Task directions: Set down each entry exactly; omit images.

◆ ◆ ◆ ◆

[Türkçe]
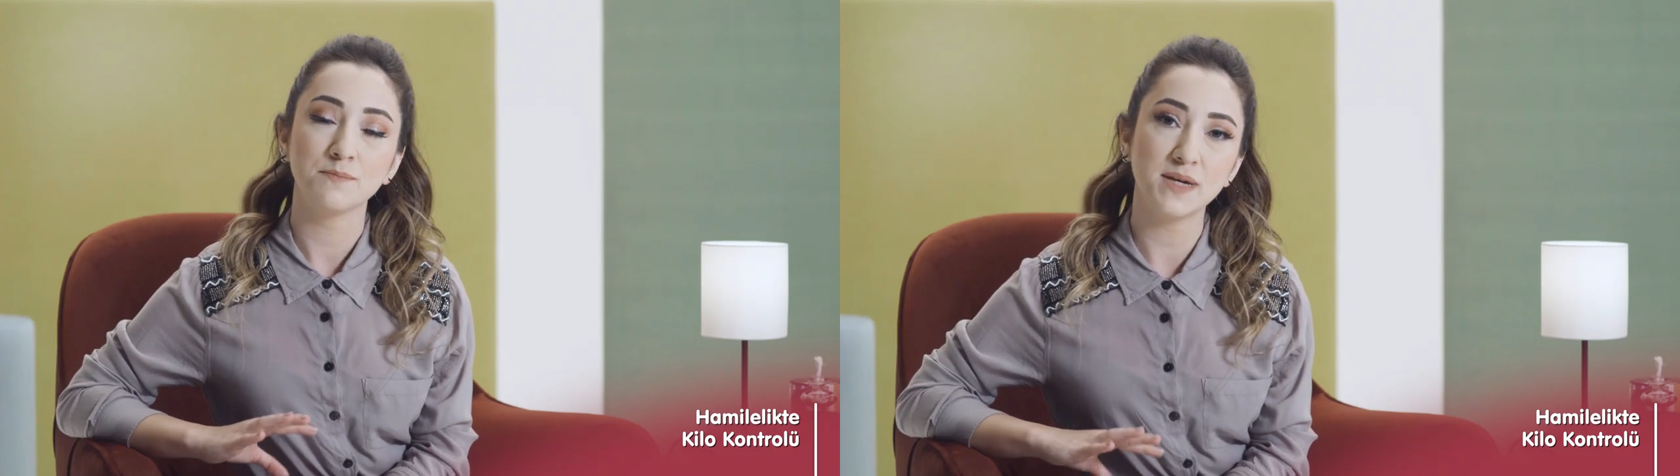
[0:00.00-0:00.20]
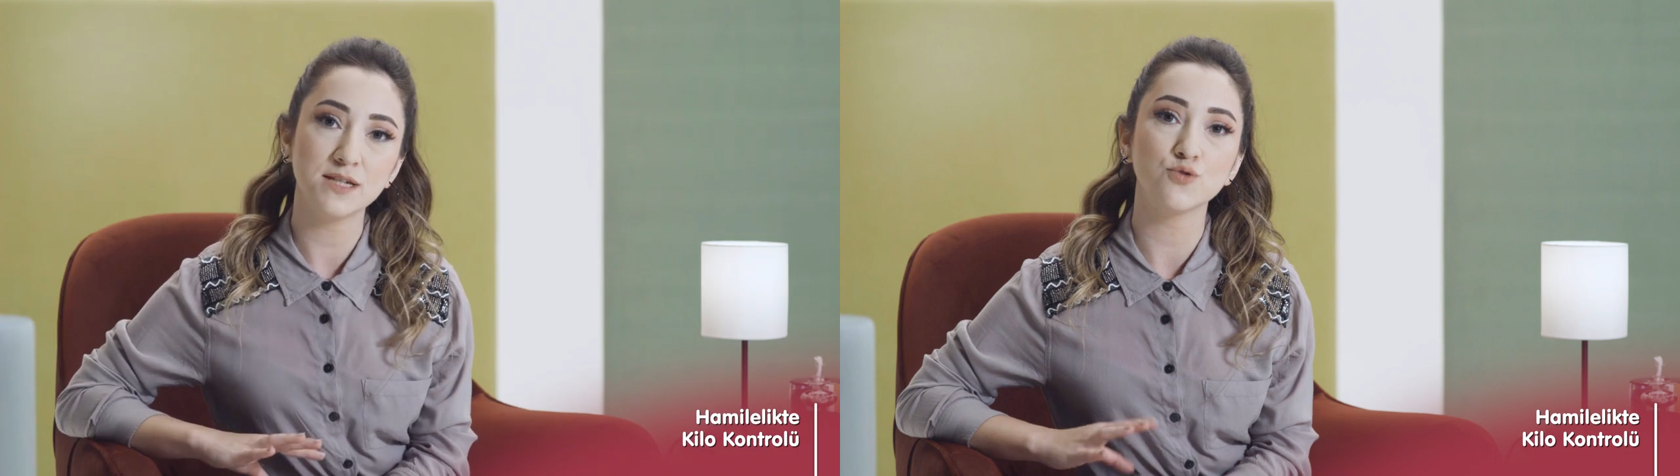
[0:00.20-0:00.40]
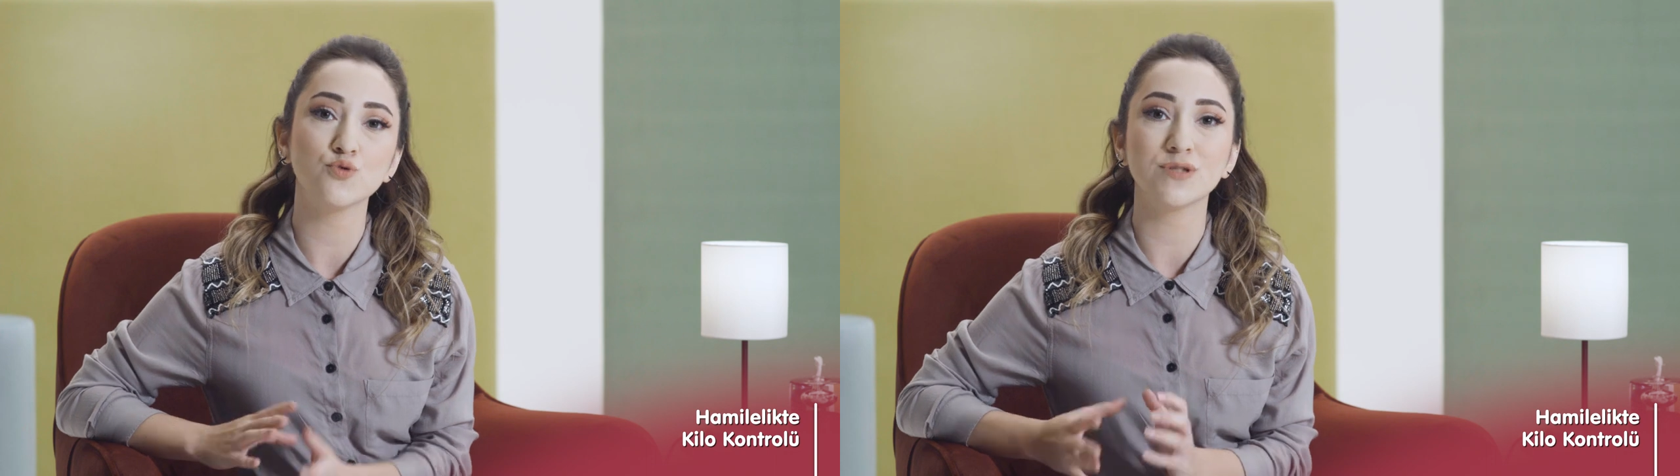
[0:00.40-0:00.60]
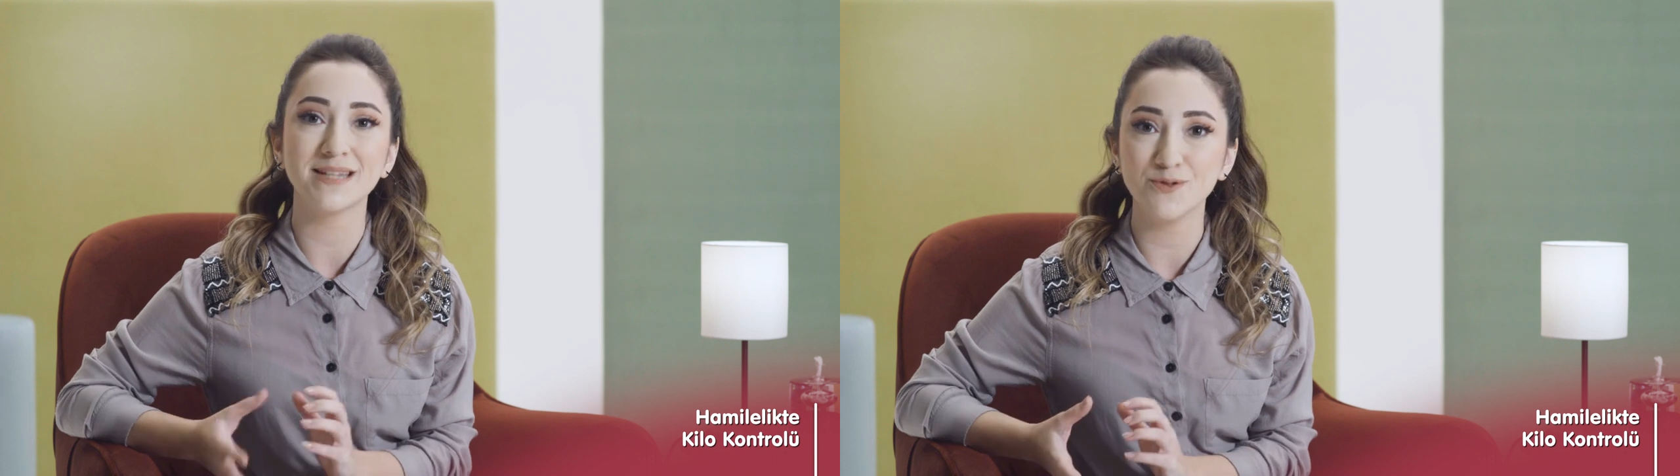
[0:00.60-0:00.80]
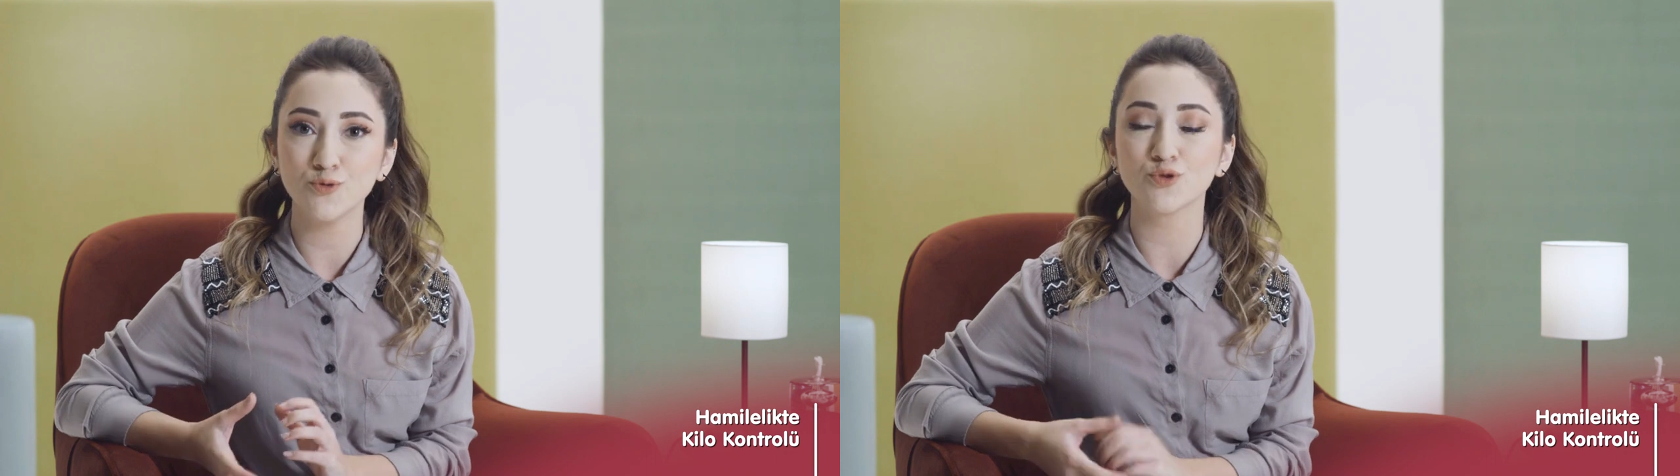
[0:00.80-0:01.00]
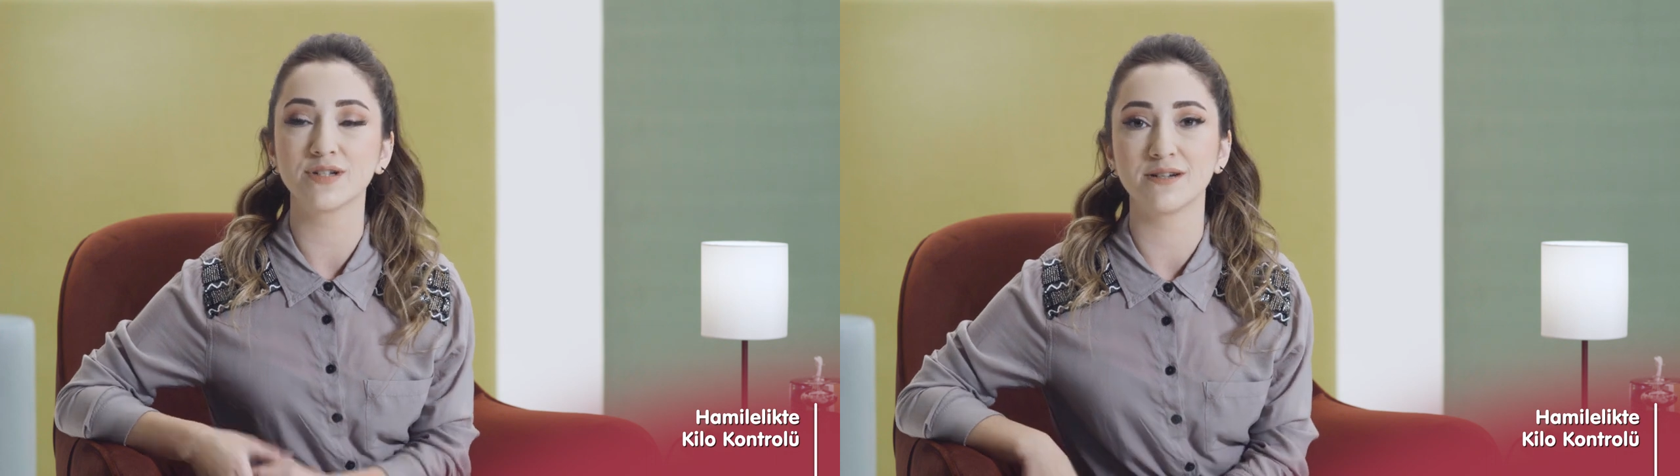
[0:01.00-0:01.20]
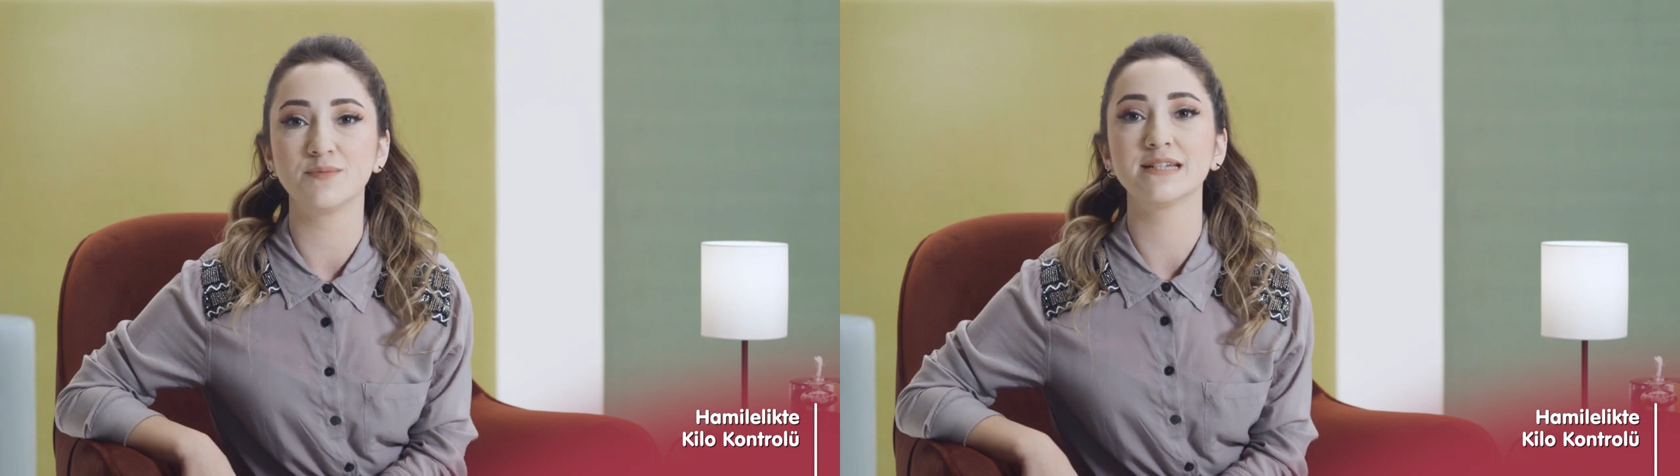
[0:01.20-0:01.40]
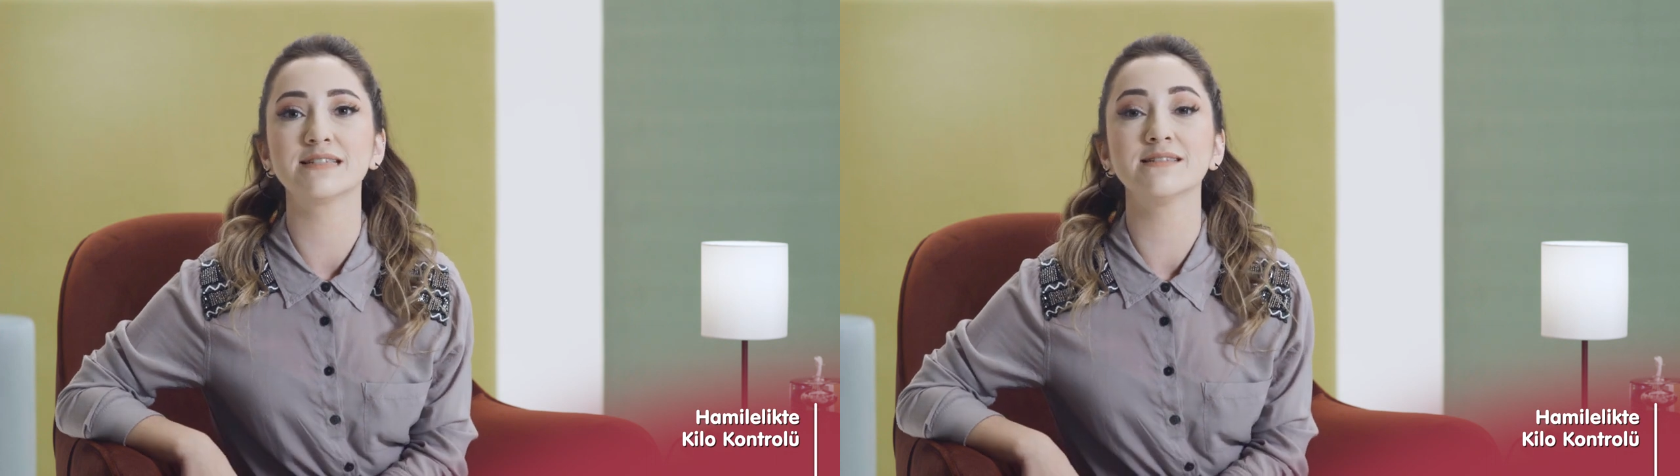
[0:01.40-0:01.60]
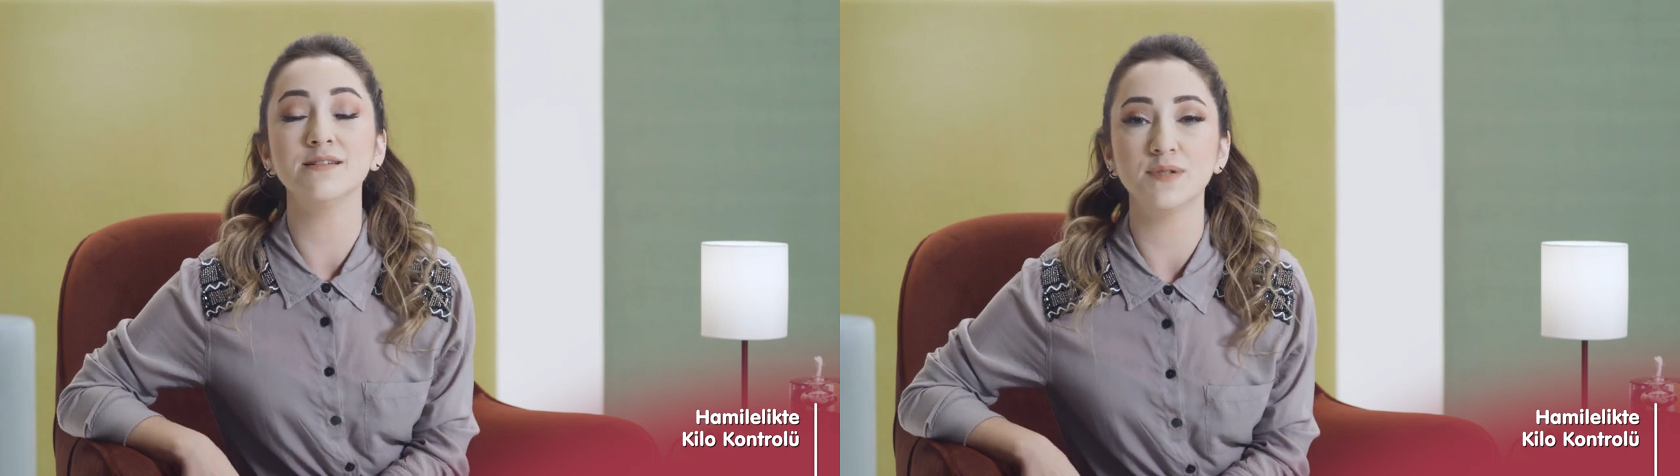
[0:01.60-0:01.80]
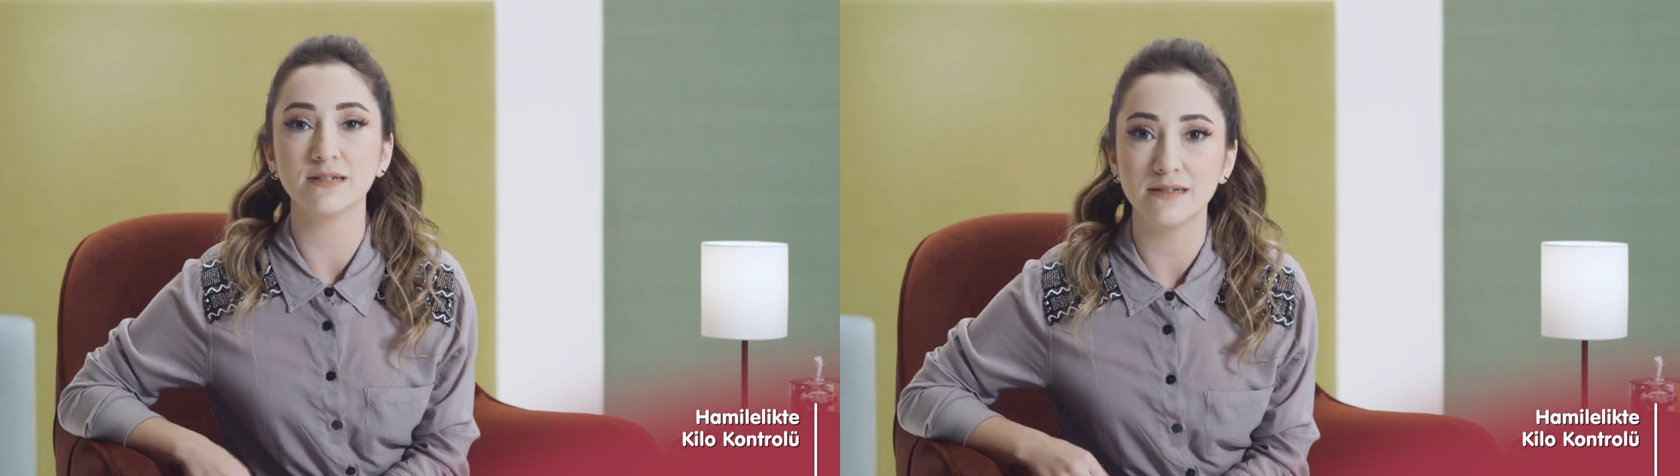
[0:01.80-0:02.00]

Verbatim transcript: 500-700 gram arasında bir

◆ ◆ ◆ ◆

Response for this exercise:
[Türkçe]
[0:00.00-0:00.20]
[0:00.20-0:00.40]
[0:00.40-0:00.60]
[0:00.60-0:00.80]
[0:00.80-0:01.00]
[0:01.00-0:01.20]
[0:01.20-0:01.40]
[0:01.40-0:01.60]
[0:01.60-0:01.80]
[0:01.80-0:02.00]

Verbatim transcript: 500-700 gram arasında bir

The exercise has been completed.